During some bitter interaction with the shift leader, my mom made clear to both of us that I was a spoiled brat deserving of jail time. I walked with her out of the store, and when I tried apologizing, she hissed at me:
“Don’t speak. Give me your phone. Stay ten paces behind me. Don’t sit in the passenger’s seat. Get in the back.”
Each order was short and profound. All over again, I started crying profusely..
The first thing I saw when I walked up the stairs was a heaping pile of black contractor bags in the hallway. My Dad and my brother were cleaning out my room, throwing everything I owned into garbage bags, coming across things they knew I had and others they didn’t. Packs of cigarettes. Pregnancy tests. An empty forty. An hour ago I thought my dad was merely going to box my ears in the kitchen, with the sole purpose of explaining that I was a selfish freak with an authority problem. Instead, my shit, as well as my person, was about to be shipped somewhere and no one was telling me where I was going. I reacted the way any selfish freak with an authority problem would.
“WHAT ARE YOU DOING?! WHAT ARE YOU DOING WITH MY STUFF?!”

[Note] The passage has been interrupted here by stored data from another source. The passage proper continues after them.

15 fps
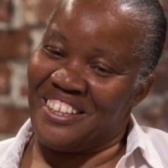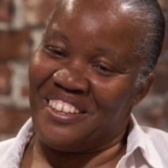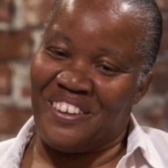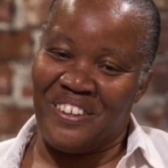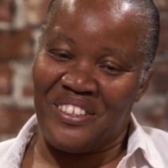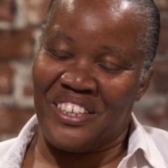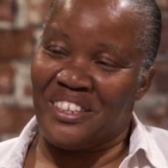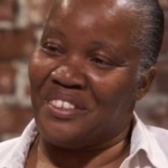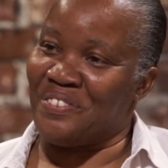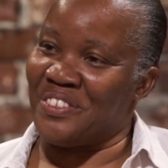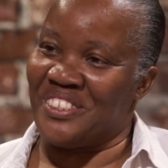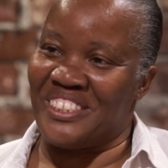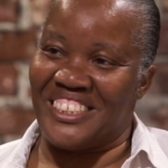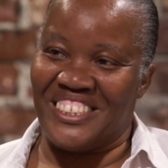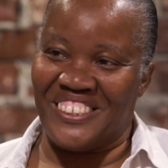All you did
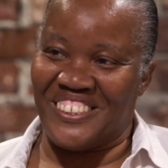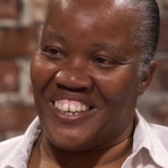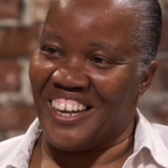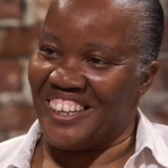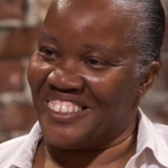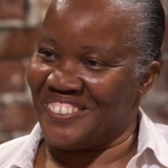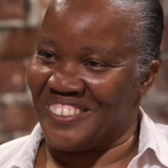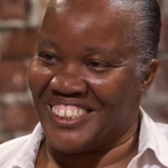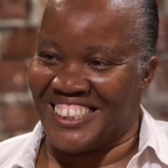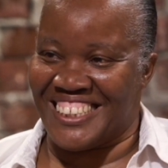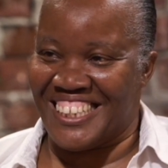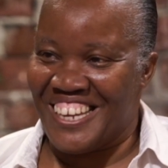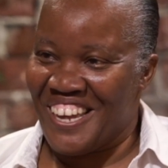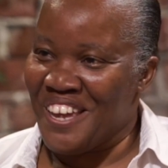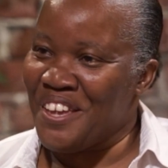was change your address.
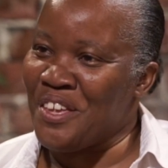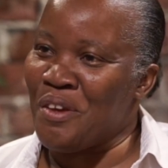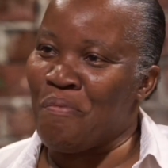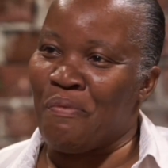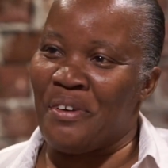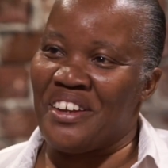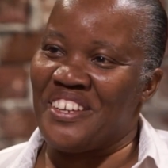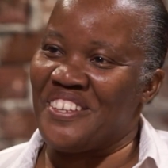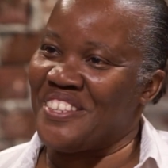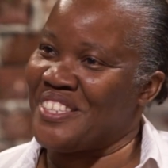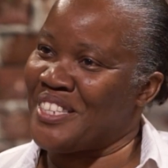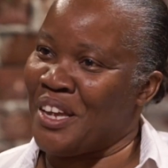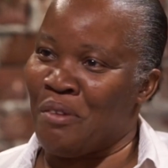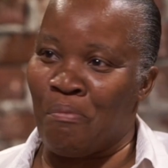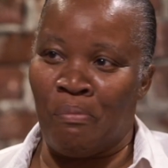You bring your
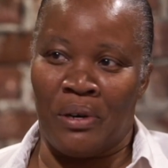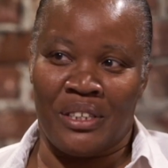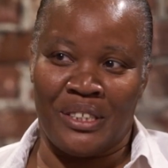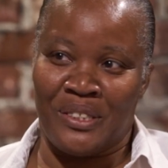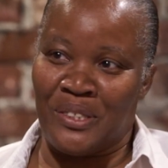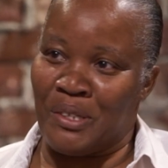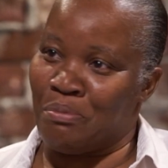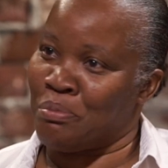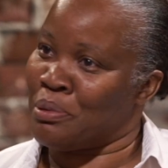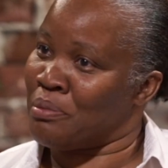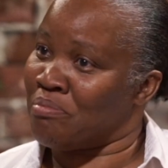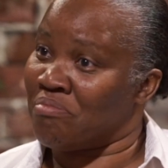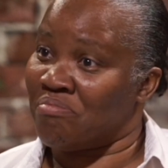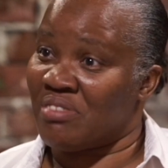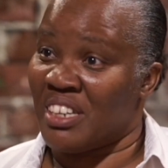same butched up
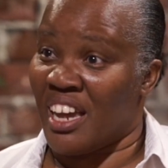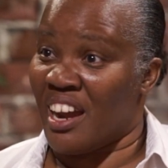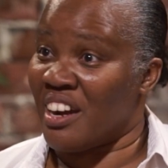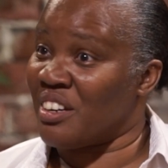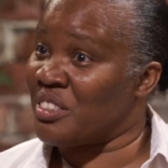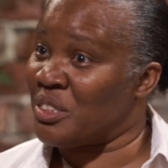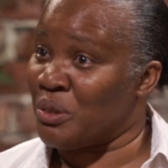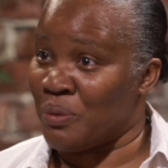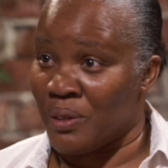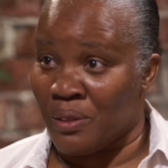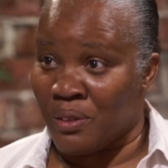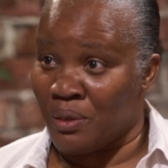character withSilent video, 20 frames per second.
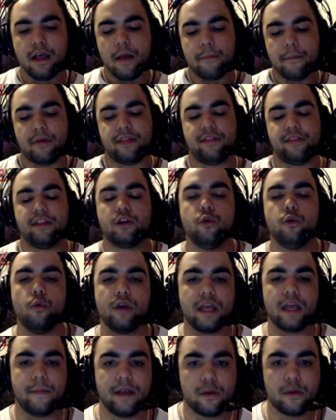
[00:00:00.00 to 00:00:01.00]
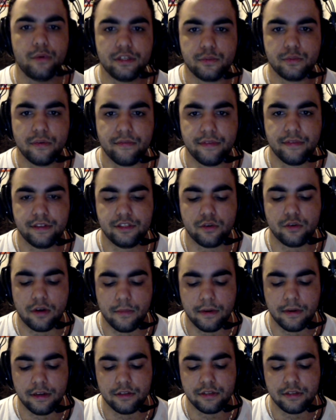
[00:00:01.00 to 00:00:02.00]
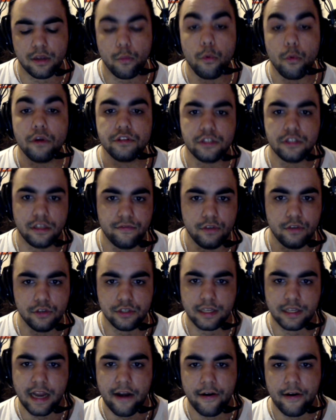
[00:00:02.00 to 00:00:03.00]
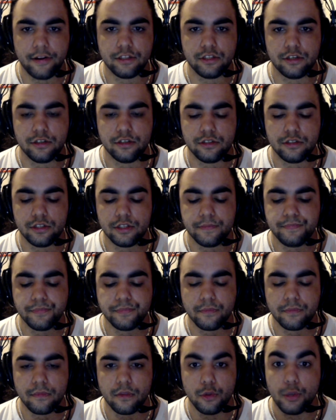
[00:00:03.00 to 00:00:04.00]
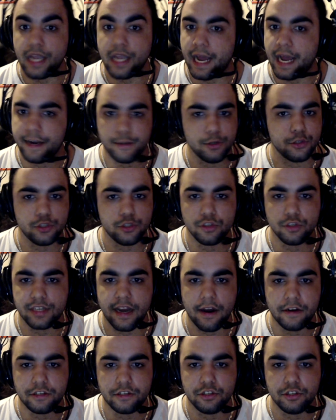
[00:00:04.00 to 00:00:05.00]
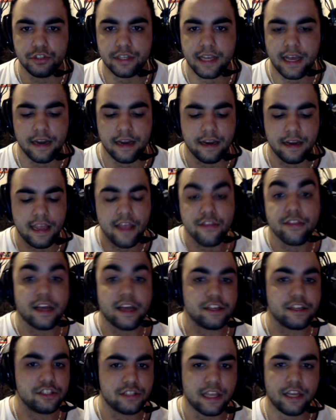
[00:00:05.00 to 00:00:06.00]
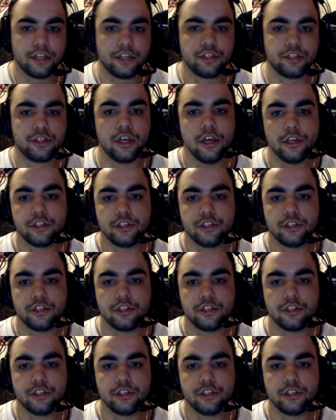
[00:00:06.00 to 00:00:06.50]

But then the cool gimmick was with this tournament is like once you've used the characters, you can't use those characters again in that stage.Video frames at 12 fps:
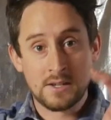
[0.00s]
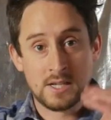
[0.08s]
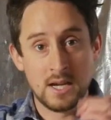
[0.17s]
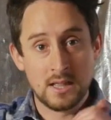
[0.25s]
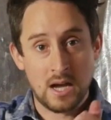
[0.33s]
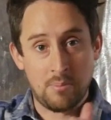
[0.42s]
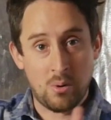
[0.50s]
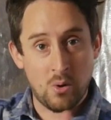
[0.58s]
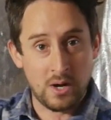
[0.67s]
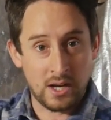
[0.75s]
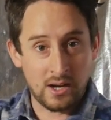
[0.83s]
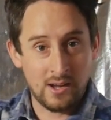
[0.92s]
teeth are
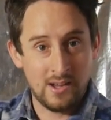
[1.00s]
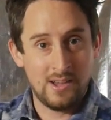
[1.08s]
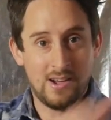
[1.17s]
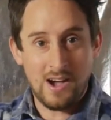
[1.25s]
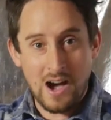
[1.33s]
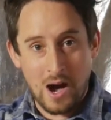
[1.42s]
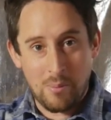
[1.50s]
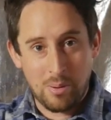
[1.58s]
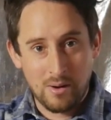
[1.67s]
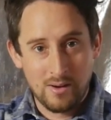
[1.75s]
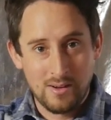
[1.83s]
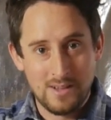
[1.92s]
pointing up.
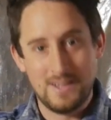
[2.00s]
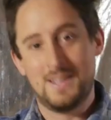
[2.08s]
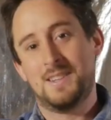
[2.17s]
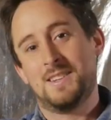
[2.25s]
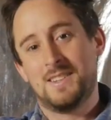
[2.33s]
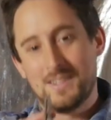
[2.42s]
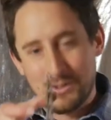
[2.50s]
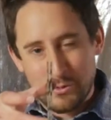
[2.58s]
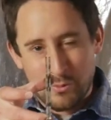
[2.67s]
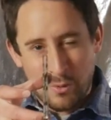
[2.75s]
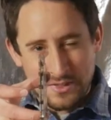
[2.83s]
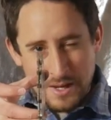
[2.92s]

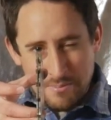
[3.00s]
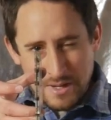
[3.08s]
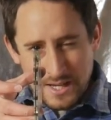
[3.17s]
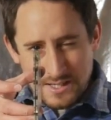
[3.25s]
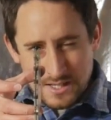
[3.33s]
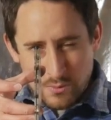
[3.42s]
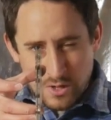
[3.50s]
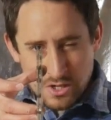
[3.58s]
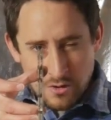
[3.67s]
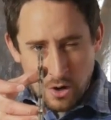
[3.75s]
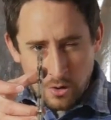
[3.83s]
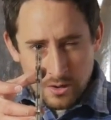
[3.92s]
What that means is when
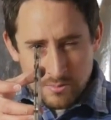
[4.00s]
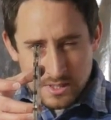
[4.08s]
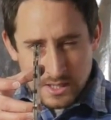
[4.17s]
you hold them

I can’t remember what happened next, all I know is that there was a point when I tried stopping them from piling the bags into the car, and my Dad and I stopped using indecipherable barks and shrieks to communicate with each other. He pushed me down, but I got back up. He grabbed my arm, forcing me down to the ground again, and I used every bit of strength I had to push him away from me. I struggled. Immune to the unworthy escalation that ensued, my mother and brother watched him squeeze his hands around my neck. I couldn't breathe.
After he let go, I stayed on the hardwood floor. They kept loading my things into the car as if nothing had happened. I was crying too hard to see. Jumping in my brain like reels on a slot machine, panic replaced any feasible thoughts in my head. There was nothing I could do but watch them relocate my life from my bedroom to the trunk of a minivan.
I spent the last few weeks of my summer in Stevensville, Maryland, with my family, the bay, and not much else. Convinced my friends were the problem, my parents transported the entirety of our unit to the middle of nowhere, where they owned a beach house.
I haven’t shoplifted since.

Hey vicki. I found the link to this page on your FB profile. I just read afew. they are really good. I enjoy them. Write more!